FDA APPROVES NEW DRUG TO TREAT ITP
Rockville, MD, November 21, 2008 - PROMACTA® (eltrombopag), the first oral thrombopoietin (TPO) receptor agonist, has been granted accelerated approval by the United States Food and Drug Administration (FDA) to treat adults with chronic immune (idiopathic) thrombocytopenic purpura (ITP). The drug is expected to be made available by next week.
"It is very important for chronic ITP patients to have new treatment options to manage the symptoms of this serious and, at times, life-threatening disease. In addition, many people with chronic ITP are concerned about everyday activities for fear of an accidental bump or unanticipated bruise that may lead to bleeding," said Craig Conway, executive director of the Platelet Disorder Support Association. "The approval of this new product represents a promising new treatment option that offers hope to the ITP community."
Developed by GlaxoSmithKline (GSK), in partnership with Ligand Pharmaceuticals Inc. (LGND), PROMACTA is designed to increase platelet counts and reduce or prevent bleeding and is approved for use in ITP patients who have had an insufficient response to corticosteroids, immunoglobulins or splenectomy.
"Preventing platelet destruction has always been the primary means of treating patients with ITP. Recent advances, like the clinical trials of PROMACTA, show that increasing the production of platelets may also play a significant role in treating this disorder," said James Bussel, M.D., director of the Platelet Disorders Center, Children's Cancer and Blood Foundation Division of New York Presbyterian/Weill Cornell Medical Center. "The entire ITP community, including physicians, patients and their families, may benefit from this shift in thinking and these innovative new treatments."

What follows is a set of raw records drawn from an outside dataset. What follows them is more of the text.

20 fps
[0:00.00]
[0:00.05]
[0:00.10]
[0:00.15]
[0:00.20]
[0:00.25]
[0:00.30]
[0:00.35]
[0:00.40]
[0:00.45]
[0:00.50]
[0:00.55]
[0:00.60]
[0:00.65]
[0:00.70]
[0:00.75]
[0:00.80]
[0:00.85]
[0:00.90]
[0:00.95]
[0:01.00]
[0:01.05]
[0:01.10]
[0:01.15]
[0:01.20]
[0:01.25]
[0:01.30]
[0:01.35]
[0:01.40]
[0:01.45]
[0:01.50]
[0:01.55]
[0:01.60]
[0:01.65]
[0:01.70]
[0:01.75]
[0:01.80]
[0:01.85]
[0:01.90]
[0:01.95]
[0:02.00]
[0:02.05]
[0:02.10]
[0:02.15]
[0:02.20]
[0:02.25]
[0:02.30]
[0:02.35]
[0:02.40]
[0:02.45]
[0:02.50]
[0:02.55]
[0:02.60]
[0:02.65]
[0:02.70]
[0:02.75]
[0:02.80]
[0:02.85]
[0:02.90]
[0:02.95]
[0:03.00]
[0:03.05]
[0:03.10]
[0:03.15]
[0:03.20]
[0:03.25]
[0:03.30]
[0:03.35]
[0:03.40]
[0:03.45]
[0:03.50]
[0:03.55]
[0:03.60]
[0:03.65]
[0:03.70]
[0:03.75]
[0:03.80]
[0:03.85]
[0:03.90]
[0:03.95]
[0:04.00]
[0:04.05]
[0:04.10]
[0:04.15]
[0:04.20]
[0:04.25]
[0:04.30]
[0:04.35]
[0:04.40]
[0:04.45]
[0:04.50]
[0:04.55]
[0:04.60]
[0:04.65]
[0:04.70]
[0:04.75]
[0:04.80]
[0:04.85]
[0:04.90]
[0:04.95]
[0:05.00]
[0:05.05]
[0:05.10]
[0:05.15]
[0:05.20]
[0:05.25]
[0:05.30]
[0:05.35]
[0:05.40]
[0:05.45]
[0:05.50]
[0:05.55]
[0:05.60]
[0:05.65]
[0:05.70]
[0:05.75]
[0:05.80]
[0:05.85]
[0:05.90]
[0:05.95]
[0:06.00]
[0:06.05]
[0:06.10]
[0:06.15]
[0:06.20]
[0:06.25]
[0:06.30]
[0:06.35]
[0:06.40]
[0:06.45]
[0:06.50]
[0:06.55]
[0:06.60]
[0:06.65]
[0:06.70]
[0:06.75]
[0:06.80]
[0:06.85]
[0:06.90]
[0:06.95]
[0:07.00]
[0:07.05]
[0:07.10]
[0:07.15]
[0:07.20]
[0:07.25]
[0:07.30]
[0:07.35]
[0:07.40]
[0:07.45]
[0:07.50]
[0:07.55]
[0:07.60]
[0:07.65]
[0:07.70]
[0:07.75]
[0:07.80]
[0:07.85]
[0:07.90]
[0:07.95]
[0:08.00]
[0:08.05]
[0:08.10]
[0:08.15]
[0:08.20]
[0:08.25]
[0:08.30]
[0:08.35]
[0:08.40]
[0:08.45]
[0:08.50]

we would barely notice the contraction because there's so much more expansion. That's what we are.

The FDA approval of PROMACTA is based on data from two pivotal studies in the short-term treatment and one ongoing long-term treatment study of patients with chronic ITP. The drug
will carry the FDA's strictest black-box warning, discussing various possible safety problems including liver damage, fibrous deposits in the bone marrow, and the possibility that once PROMACTA is stopped, platelet counts could drop below what they were before beginning treatment.

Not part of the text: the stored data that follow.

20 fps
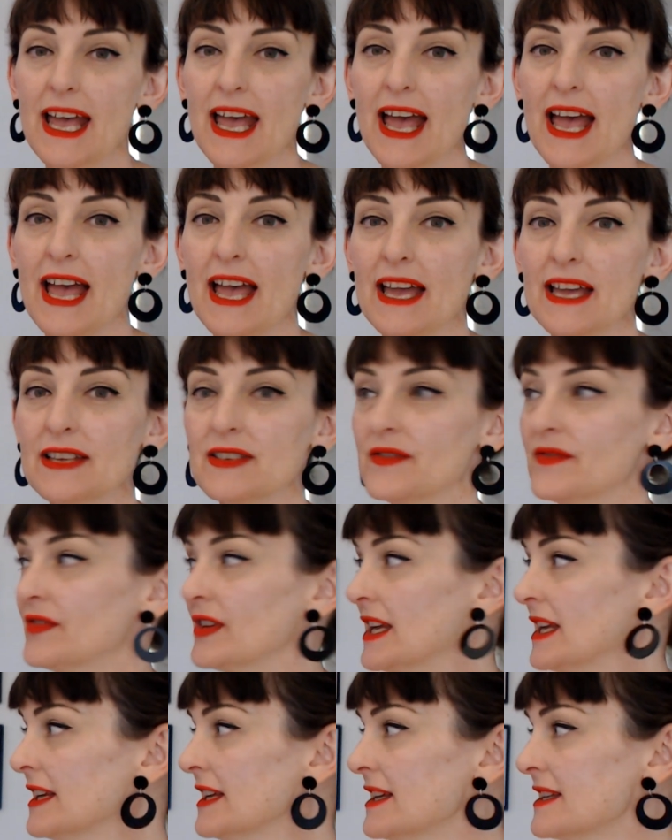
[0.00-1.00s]
And
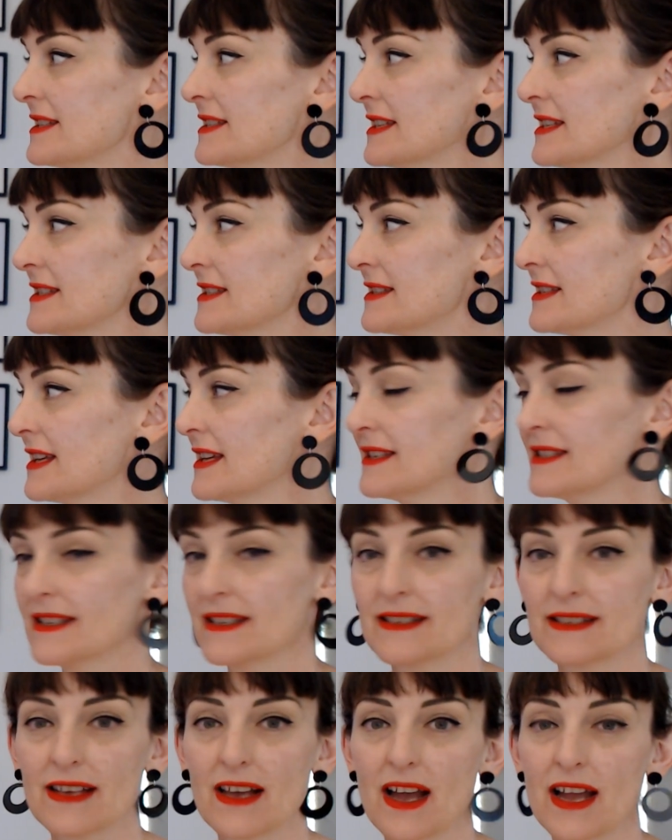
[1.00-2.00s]
Venus is a
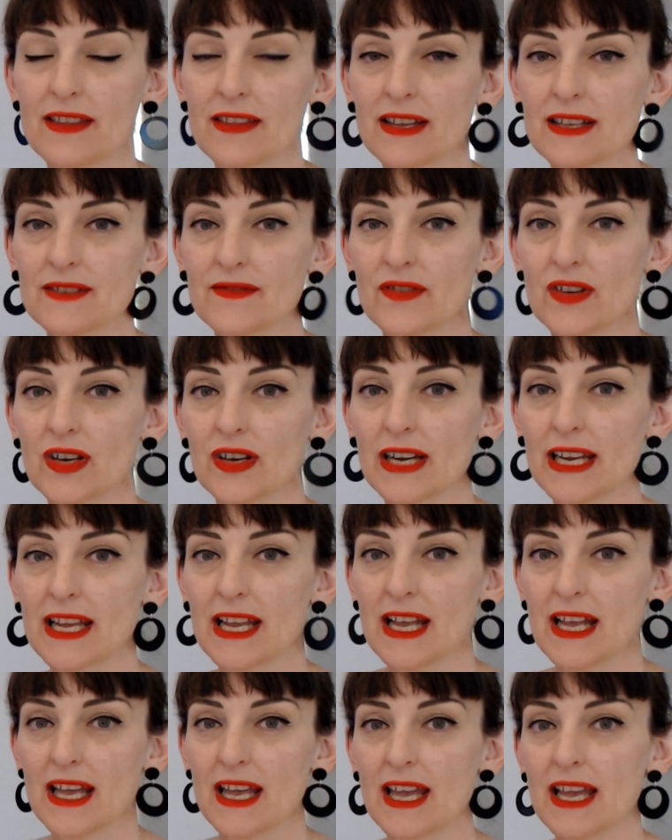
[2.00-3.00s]
sign that's very
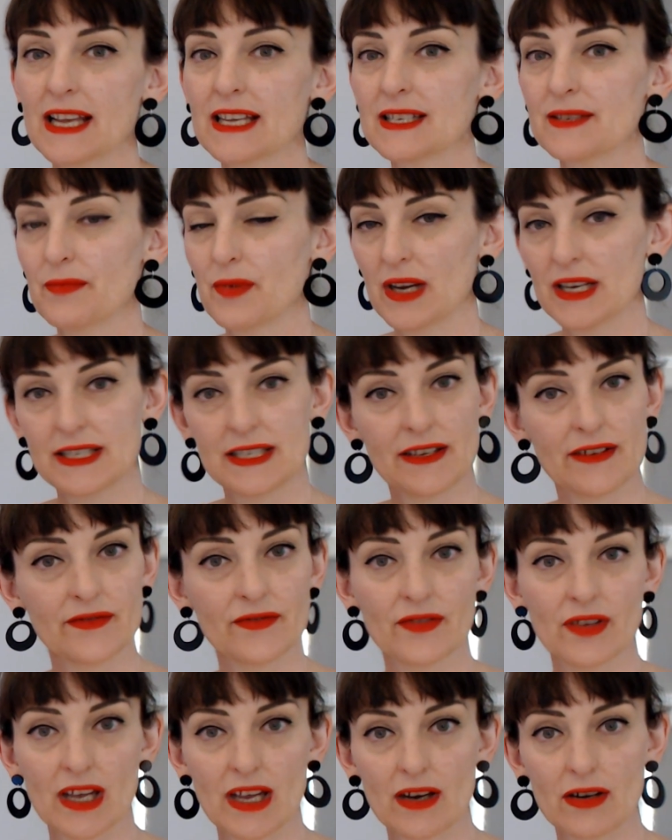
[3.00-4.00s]

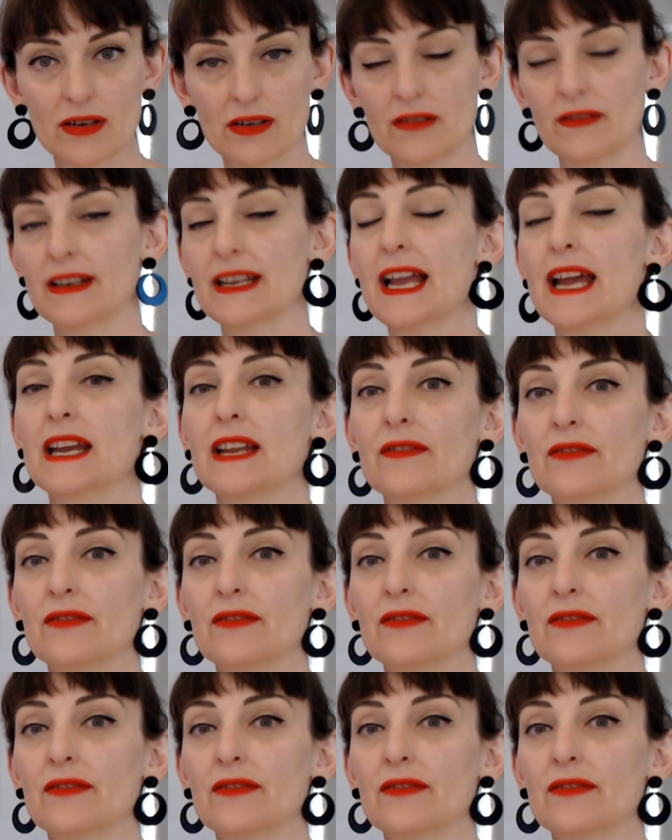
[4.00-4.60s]
expressive on a creative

In accordance with the FDA's requirements to help assure the appropriate and safe use of PROMACTA, GSK is launching PROMACTA CARES, a single source of information, education and support for healthcare professionals and patients. Prescribers and pharmacies must enroll in PROMACTA CARES before they can prescribe or dispense PROMACTA. Similarly, patients are required to enroll in PROMACTA CARES before they can receive the drug. Additionally, PROMACTA CARES has an optional component: reimbursement support for the uninsured and under-insured.